L’aggressione israeliana contro il popolo palestinese, da oltre un secolo, porta avanti un piano genocidiario e di pulizia etnica che, solo dal 7 ottobre, ha causato decine di migliaia di morti e feriti, una distruzione di massa che ha raso al suolo la maggior parte delle infrastrutture, rendendo la Striscia di Gaza un territorio inabitabile per l’essere umano.
Coerentemente con il piano genocidario, l’esercito israeliano da sempre perpetra un ecocidio sulla terra palestinese, ovvero la deliberata e sistematica distruzione del suo ambiente.
Non solo dal 7 ottobre ma da quasi un secolo, l’inquinamento causato da bombe e operazioni militari ha gravemente deturpato l’intero ecosistema palestinese.
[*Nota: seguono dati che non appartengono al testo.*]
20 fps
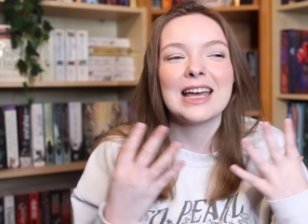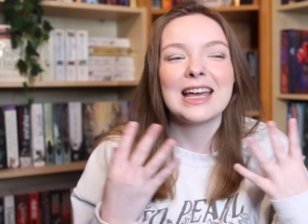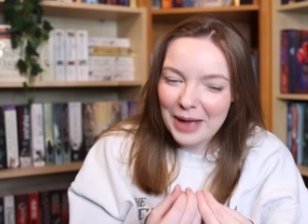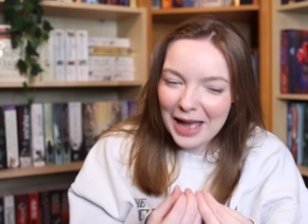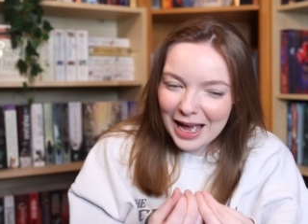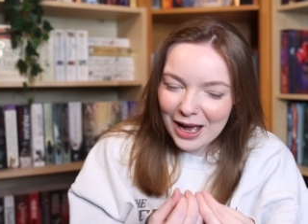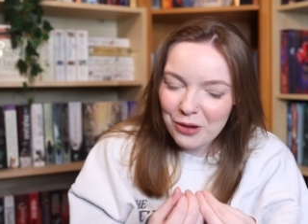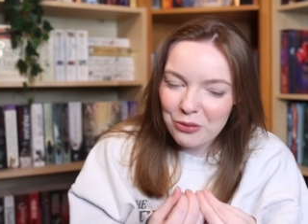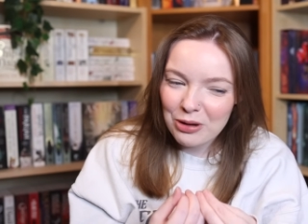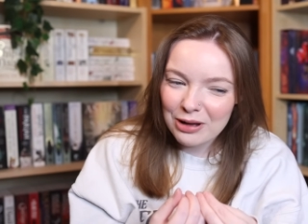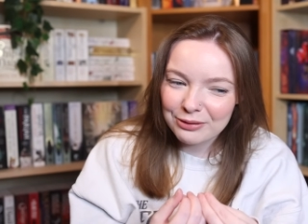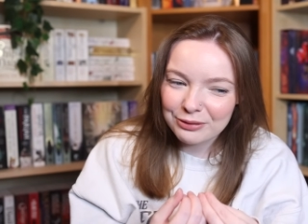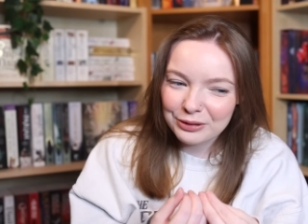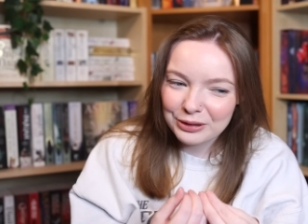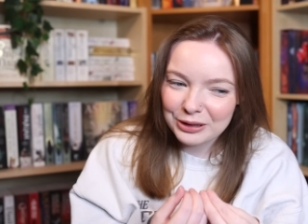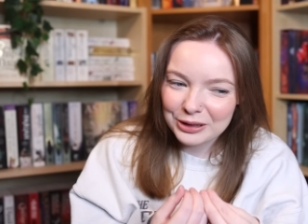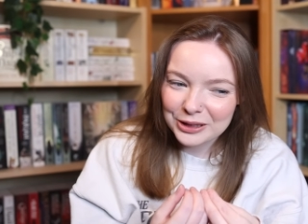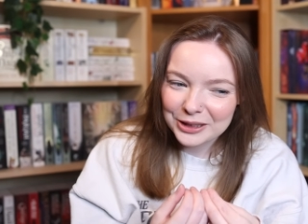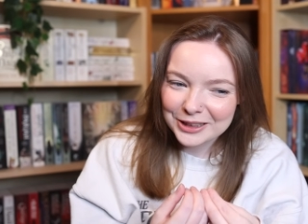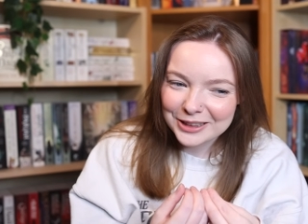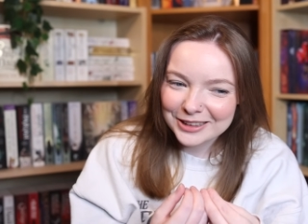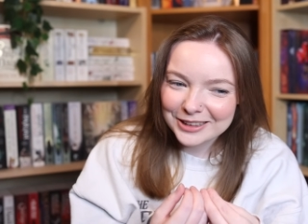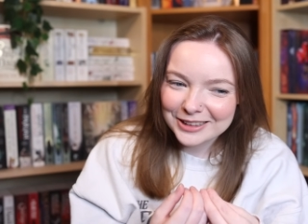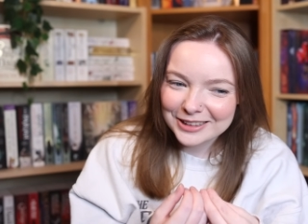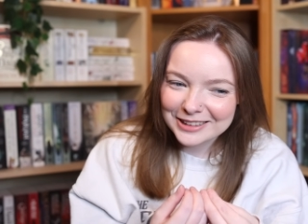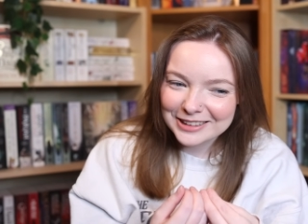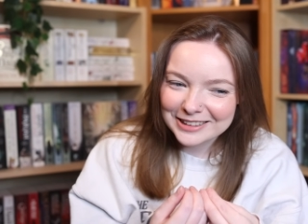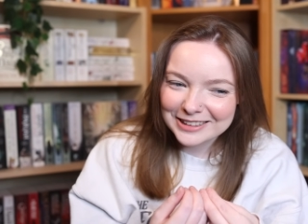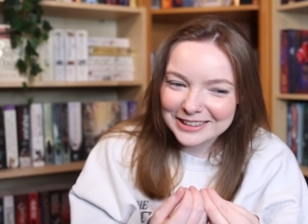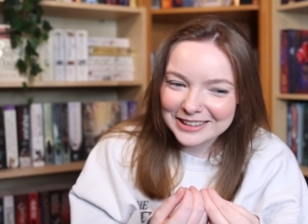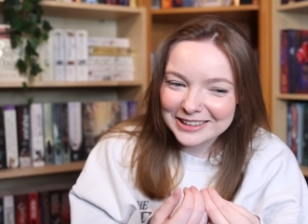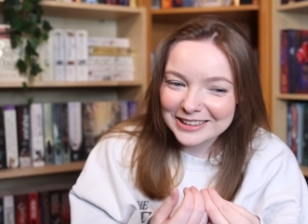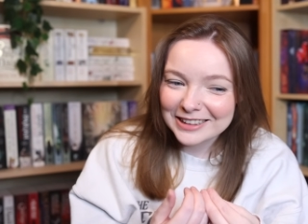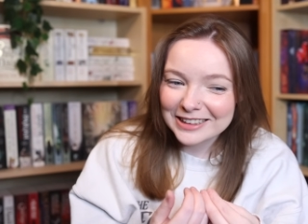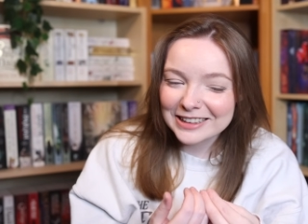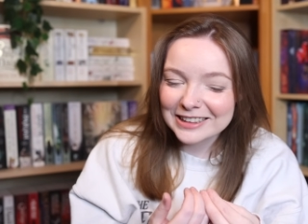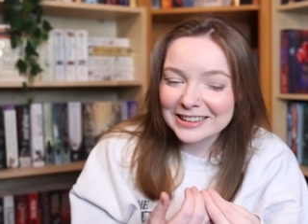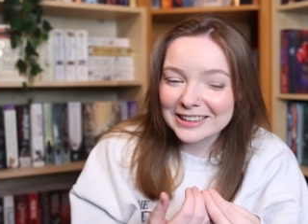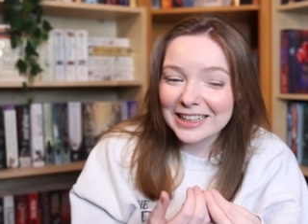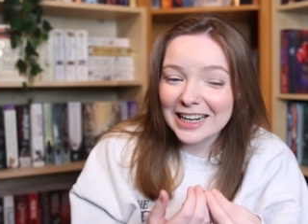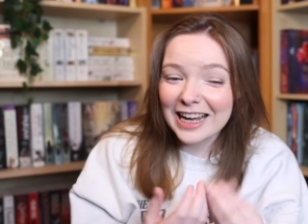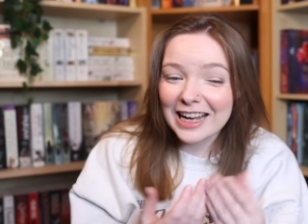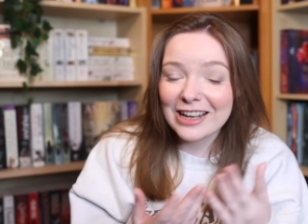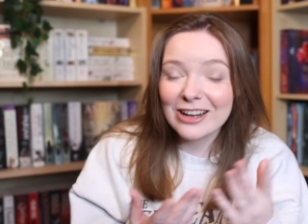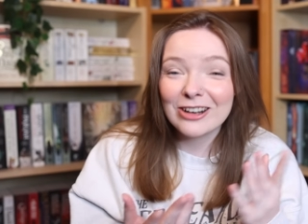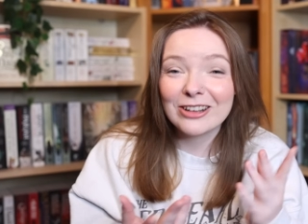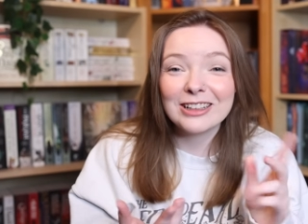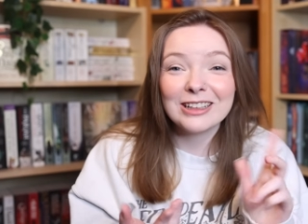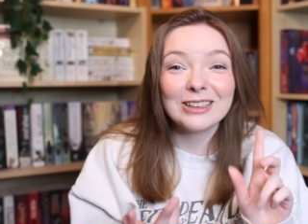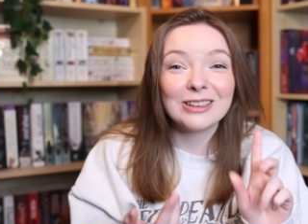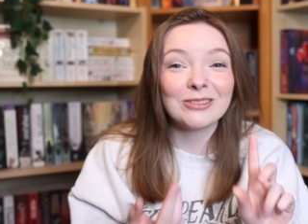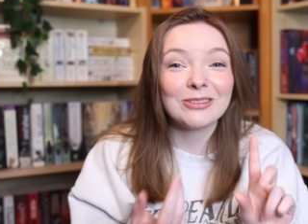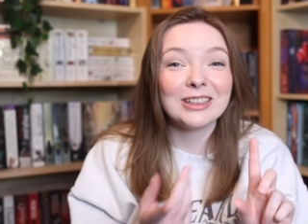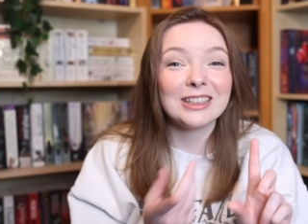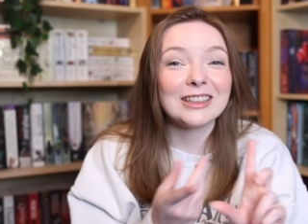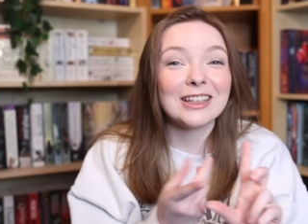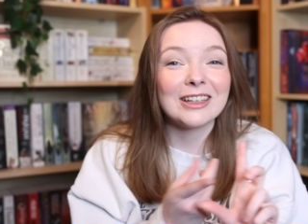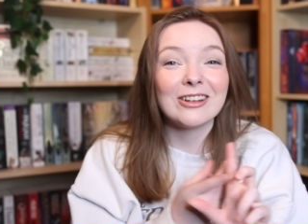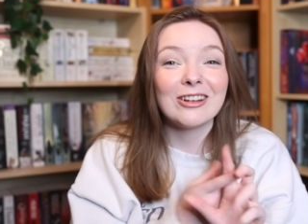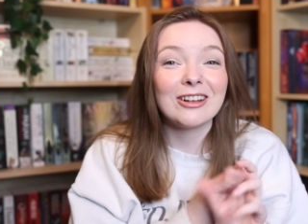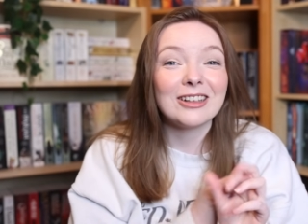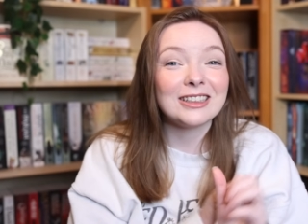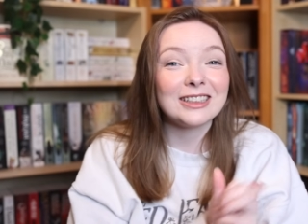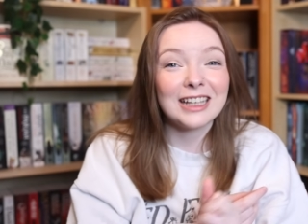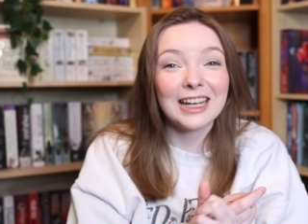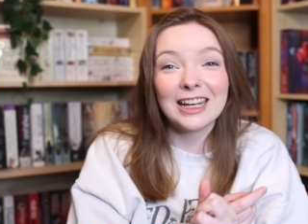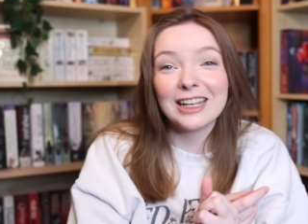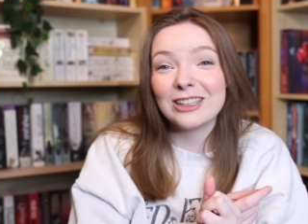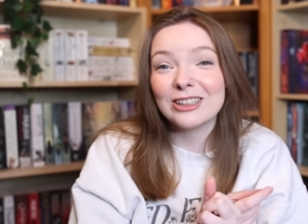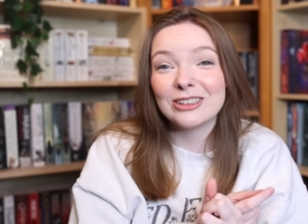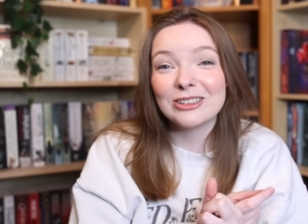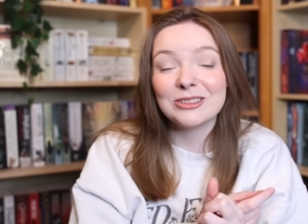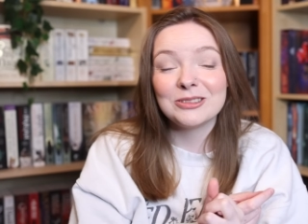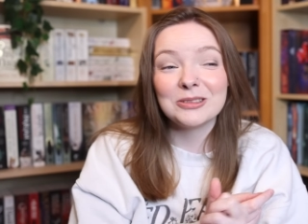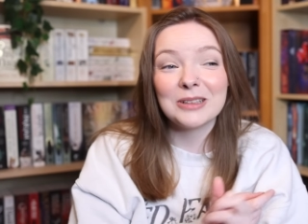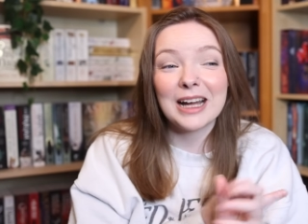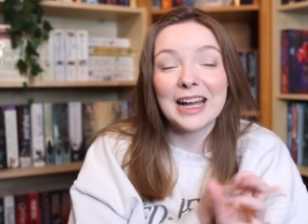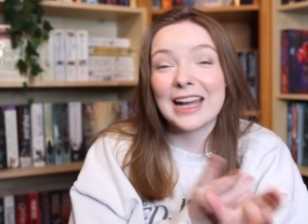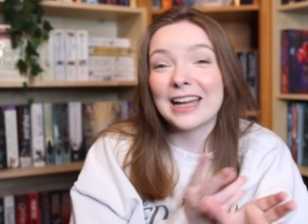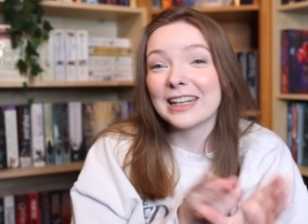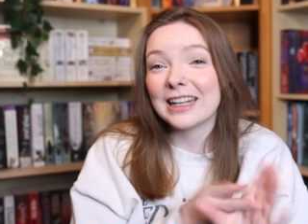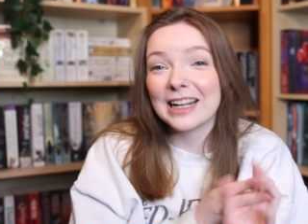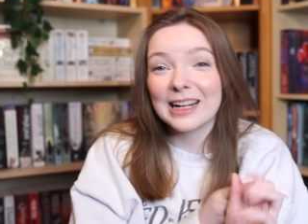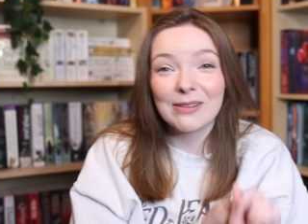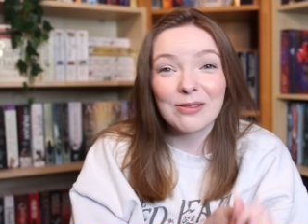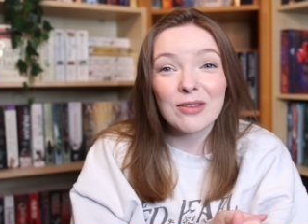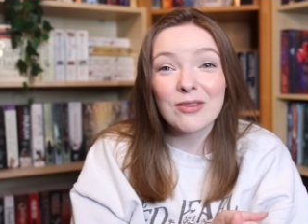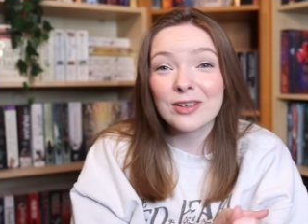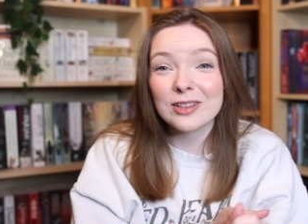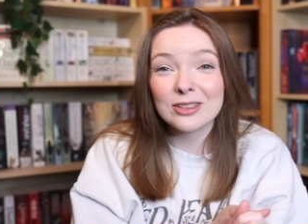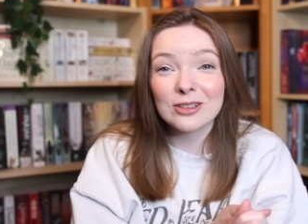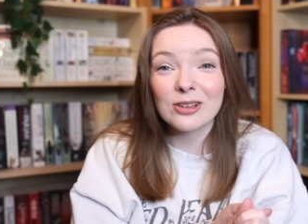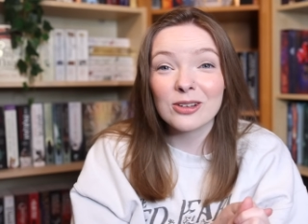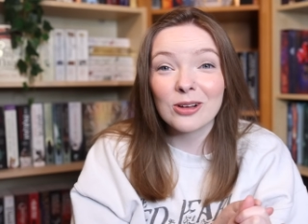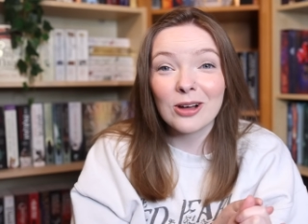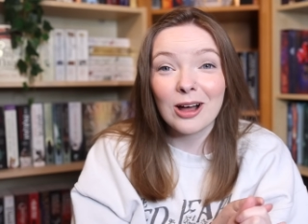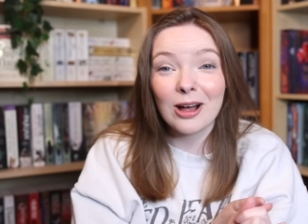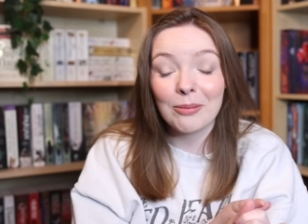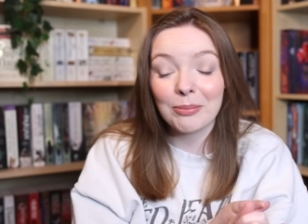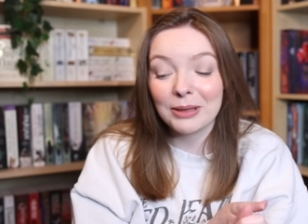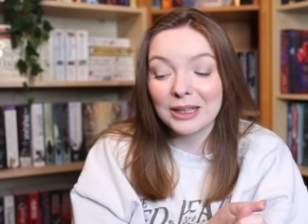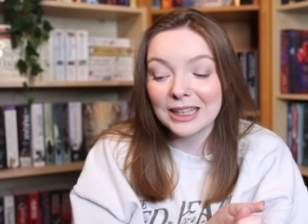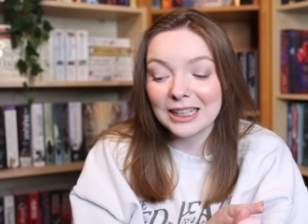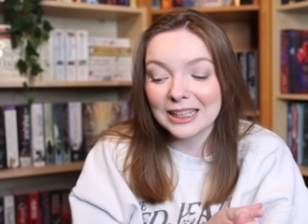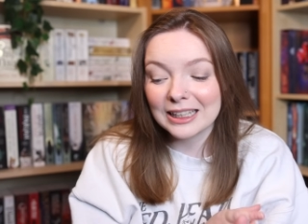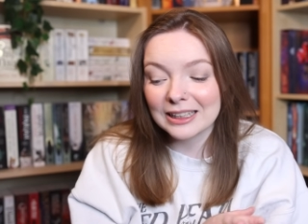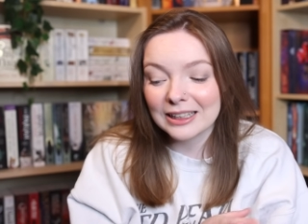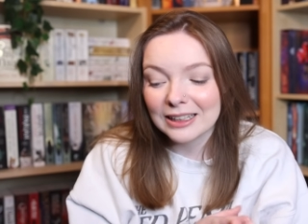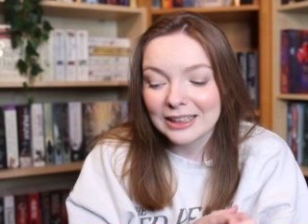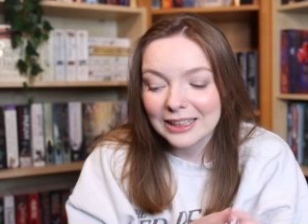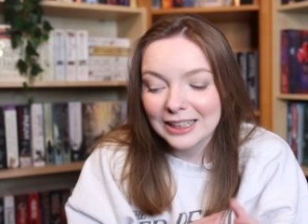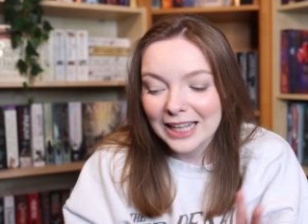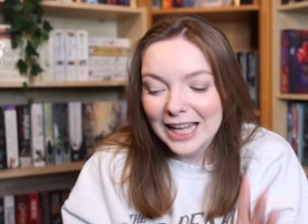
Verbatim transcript: However, I already can read that on KU and I have the physical copy.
Le sostanze tossiche rilasciate dalle armi si infiltrano nel suolo, formando un mix dannoso per i terreni agricoli e le acque sotterranee che entrano così nella catena alimentare mettendo a rischio la salute degli esseri umani, più di quanto non sia già compromessa. Israele sta cancellando quindi la biodiversità dei territori palestinesi, distruggendo le aziende agricole e provocando la morte di animali da allevamento, oltre che causando importanti perdite economiche.
Gli insediamenti coloniali inoltre, così come l’espropriazione dell’acqua e delle risorse naturali, hanno un impatto devastante sulle vite dei palestinesi e sull’ambiente.
Per questo è necessario parlare di apartheid ecologico in Palestina come parte integrante del progetto sionista di colonialismo d’insediamento. Tali pratiche di segregazione si traducono in crimini ambientali organizzati, come la confisca di terre, il land grabbing e la distruzione sistematica di uliveti millenari.
Ecocidio e genocidio sono dunque profondamente interconnessi, in quanto la distruzione deliberata e sistematica dell’ambiente è uno strumento di cui si serve lo stato sionista per distruggere il popolo palestinese.
L’Unione dei Comitati degli Agricoltori (UAWC) in Palestina fin dalla sua nascita sostiene gli agricoltori, le piccole organizzazioni della società civile palestinese nello sviluppo di sistemi e strumenti per accedere alla loro terra con l’obiettivo di coltivarla, configurandosi questa come forma di resistenza e di opposizione alla colonizzazione della terra palestinese.
Ne parleremo con Fadil Alkhaldy, membro dell’Unione dei Comitati degli Agricoltori di Gaza, per una testimonianza diretta del genocidio e dell’ecocidio palestinese. Con noi saranno presenti Antonio del Castello, docente di Letteratura italiana dell’Università Federico II, i dottorandi e le dottorande dell’Università l’Orientale parte del progetto Huna Filastin – Narrare e scrivere la Palestina. Un laboratorio permanente.